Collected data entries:
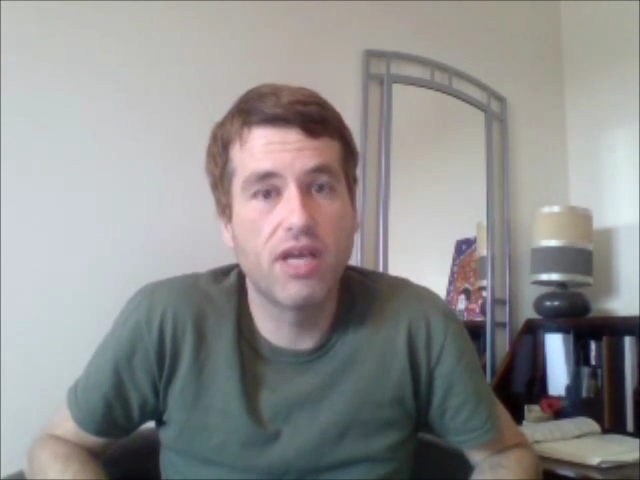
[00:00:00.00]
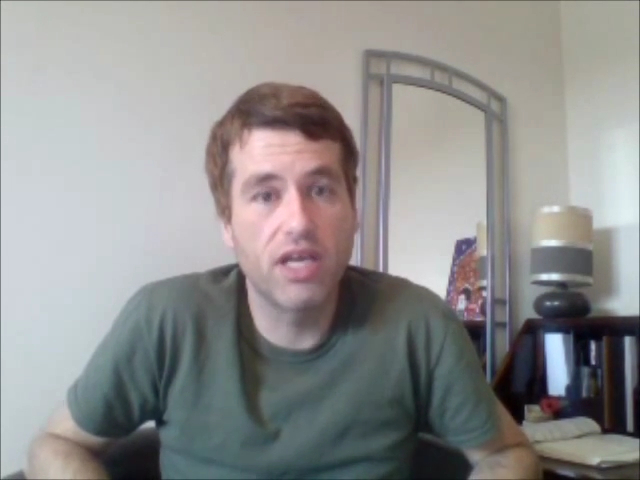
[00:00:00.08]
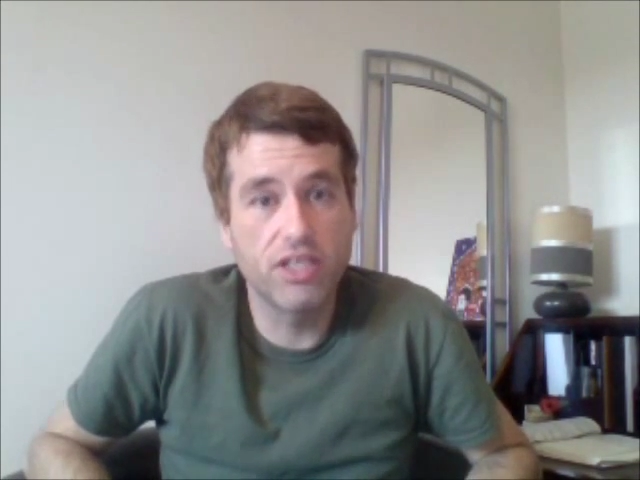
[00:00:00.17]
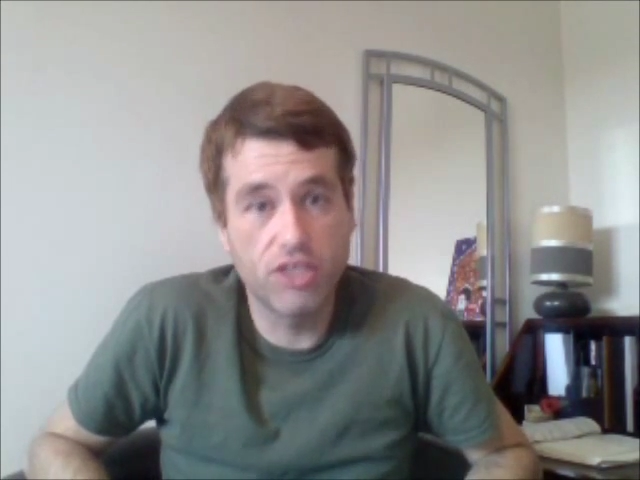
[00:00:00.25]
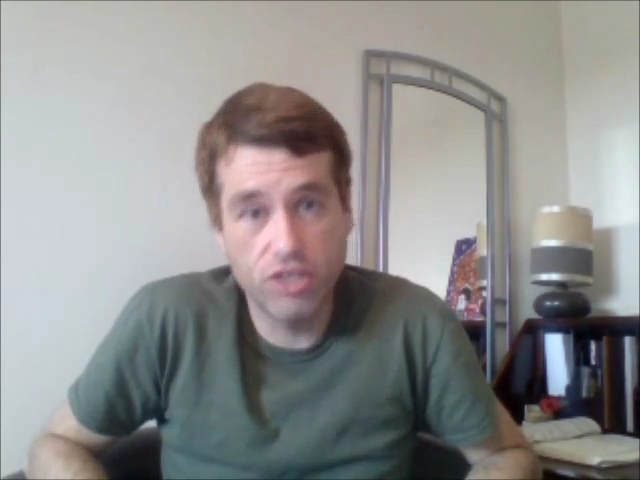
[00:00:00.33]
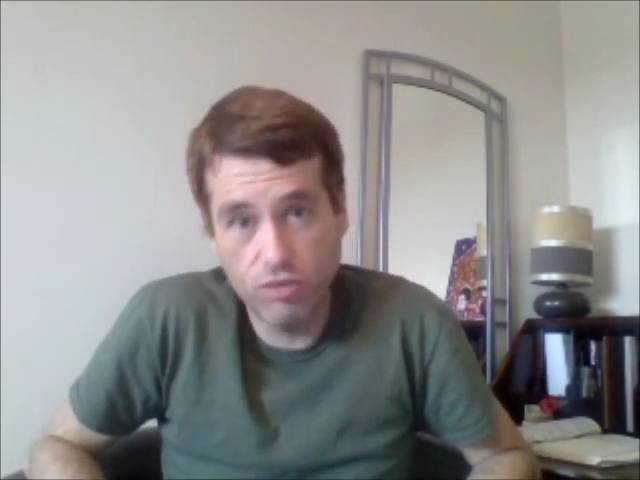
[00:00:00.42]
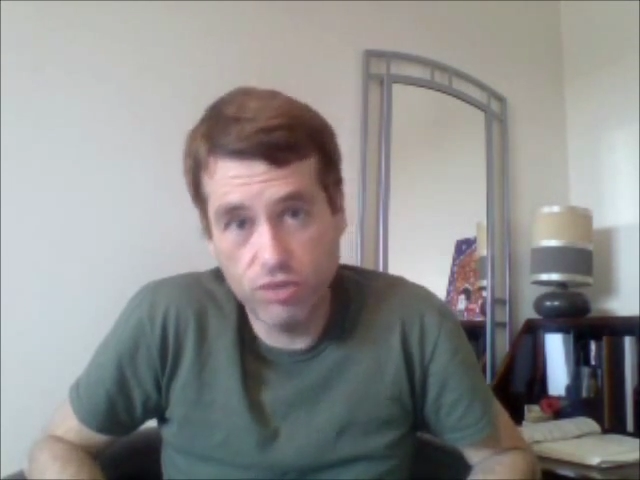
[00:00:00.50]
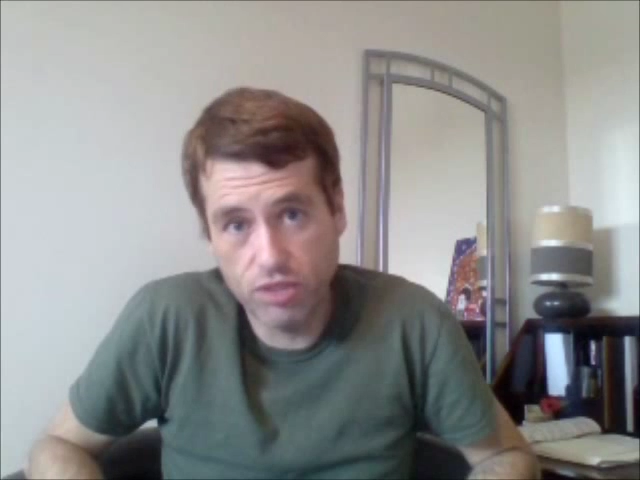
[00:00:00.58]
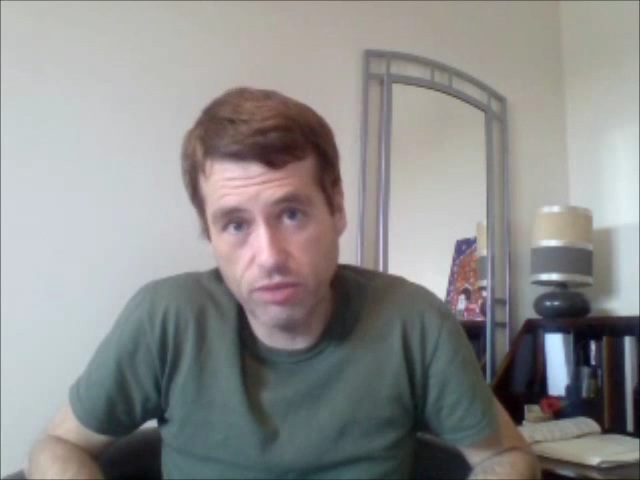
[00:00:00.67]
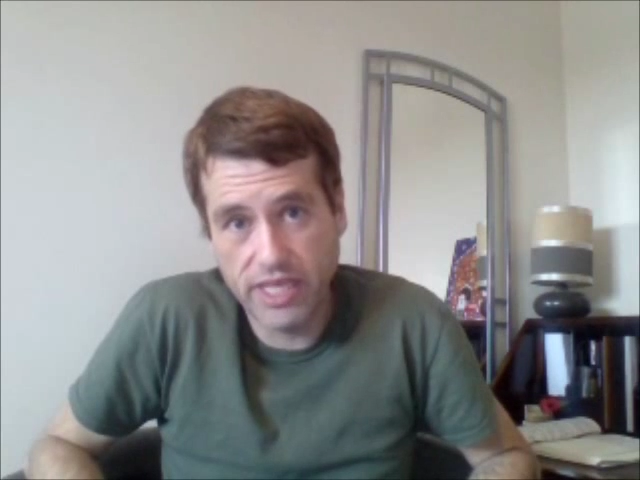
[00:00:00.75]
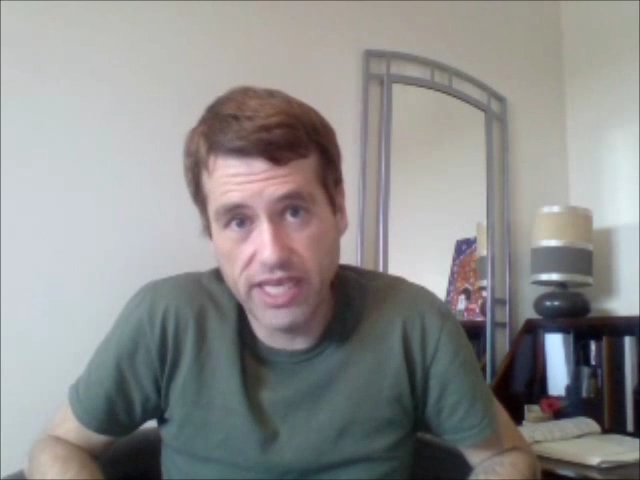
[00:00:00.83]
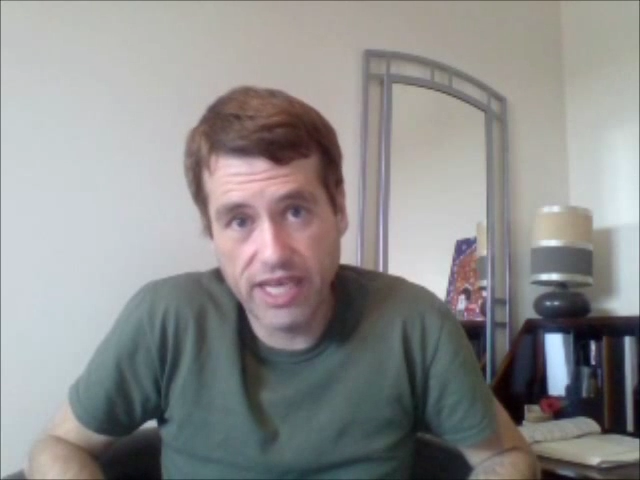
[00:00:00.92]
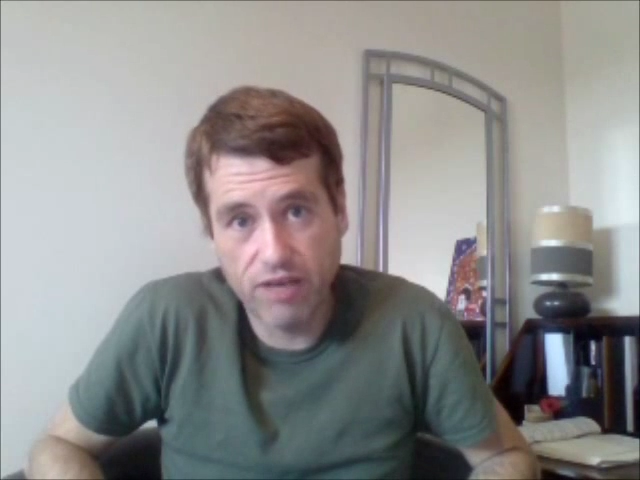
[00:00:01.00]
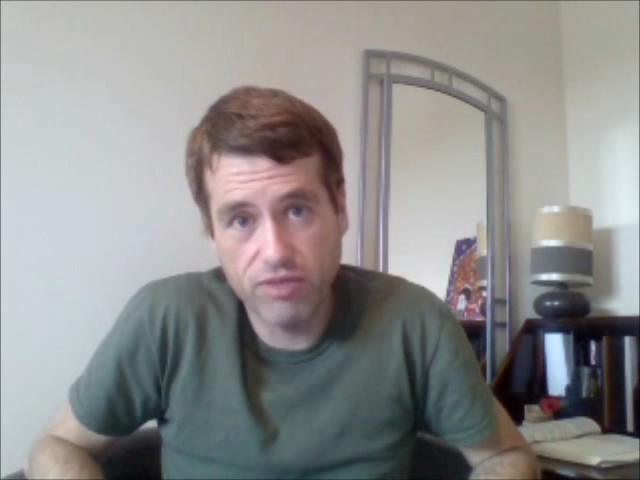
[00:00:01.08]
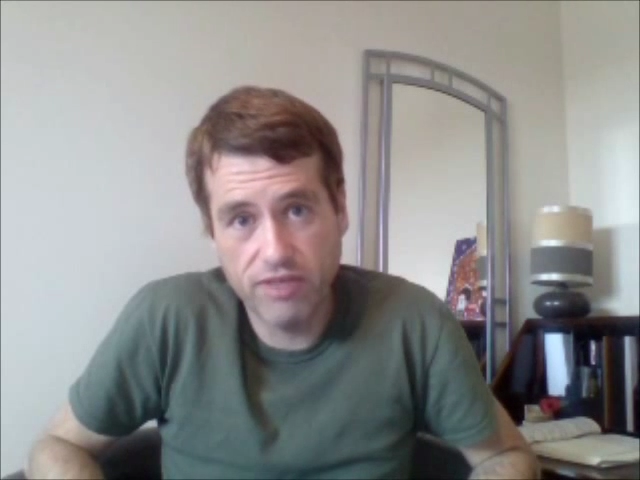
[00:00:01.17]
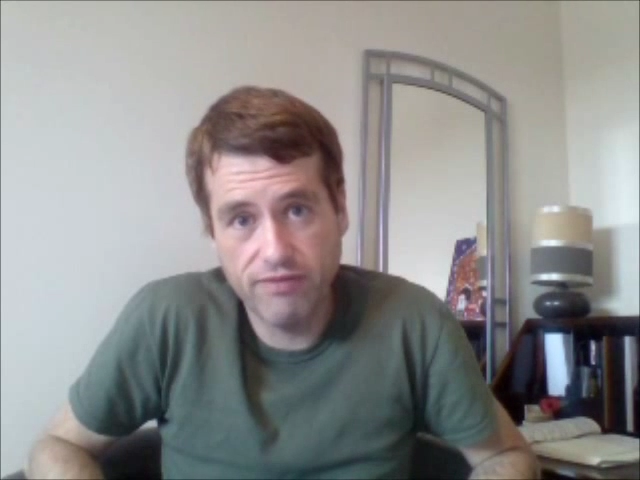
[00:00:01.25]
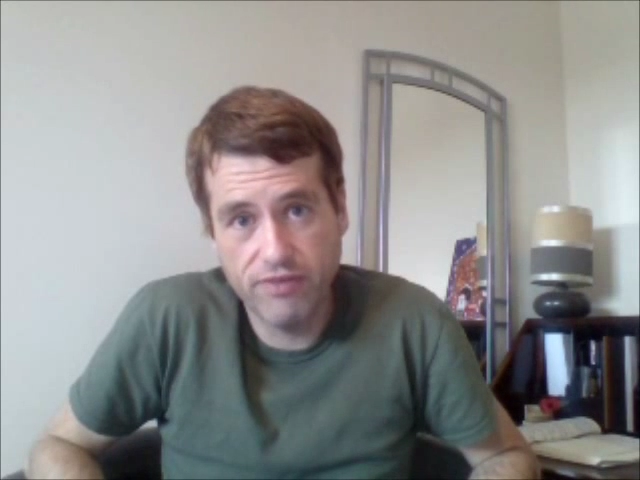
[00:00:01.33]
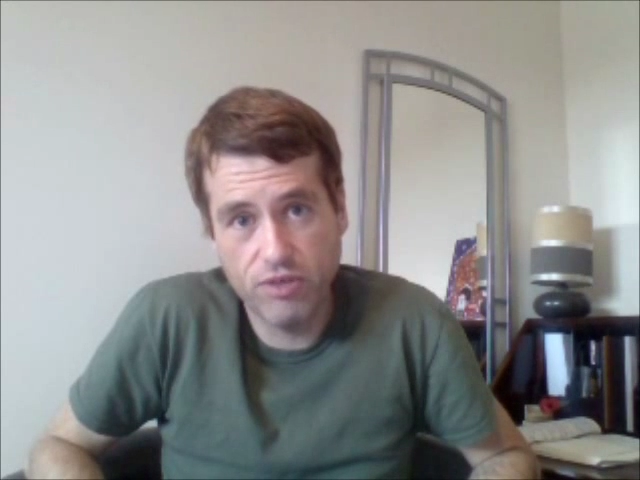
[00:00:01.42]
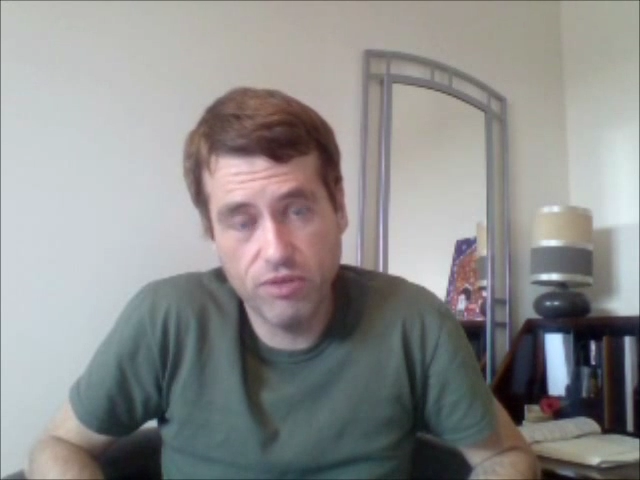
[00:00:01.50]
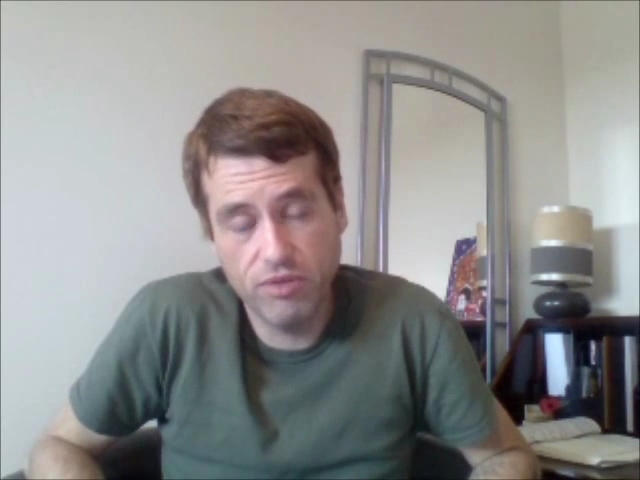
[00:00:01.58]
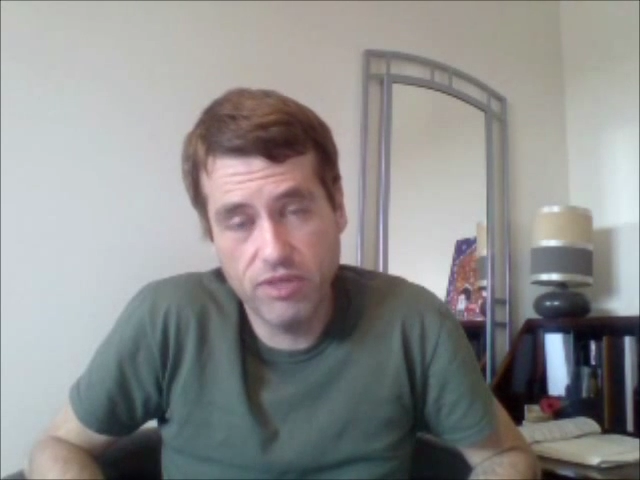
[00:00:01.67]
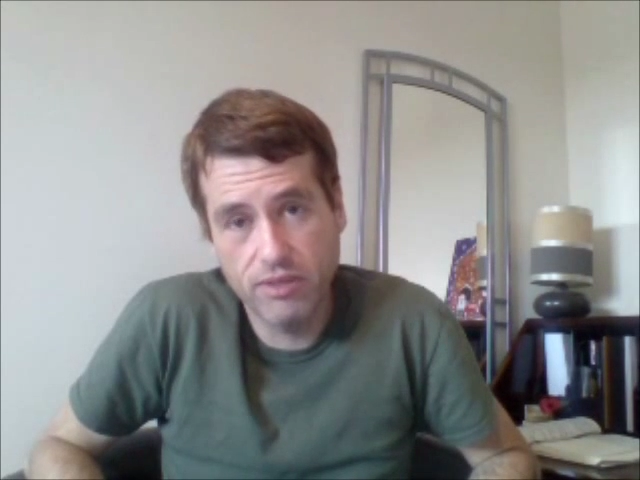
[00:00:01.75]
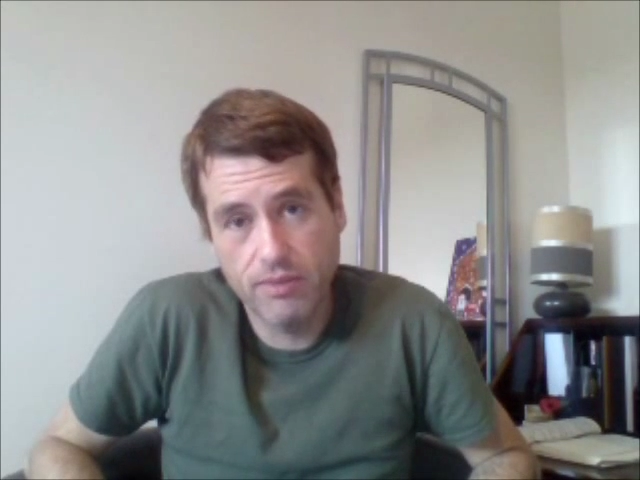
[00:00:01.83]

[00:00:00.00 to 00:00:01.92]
I choose to eat healthy food.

Task objective: Every line in the records is to be retyped exactly as it stands; the pictures stay out.

Reply:
[00:00:00.00]
[00:00:00.08]
[00:00:00.17]
[00:00:00.25]
[00:00:00.33]
[00:00:00.42]
[00:00:00.50]
[00:00:00.58]
[00:00:00.67]
[00:00:00.75]
[00:00:00.83]
[00:00:00.92]
[00:00:01.00]
[00:00:01.08]
[00:00:01.17]
[00:00:01.25]
[00:00:01.33]
[00:00:01.42]
[00:00:01.50]
[00:00:01.58]
[00:00:01.67]
[00:00:01.75]
[00:00:01.83]

[00:00:00.00 to 00:00:01.92]
I choose to eat healthy food.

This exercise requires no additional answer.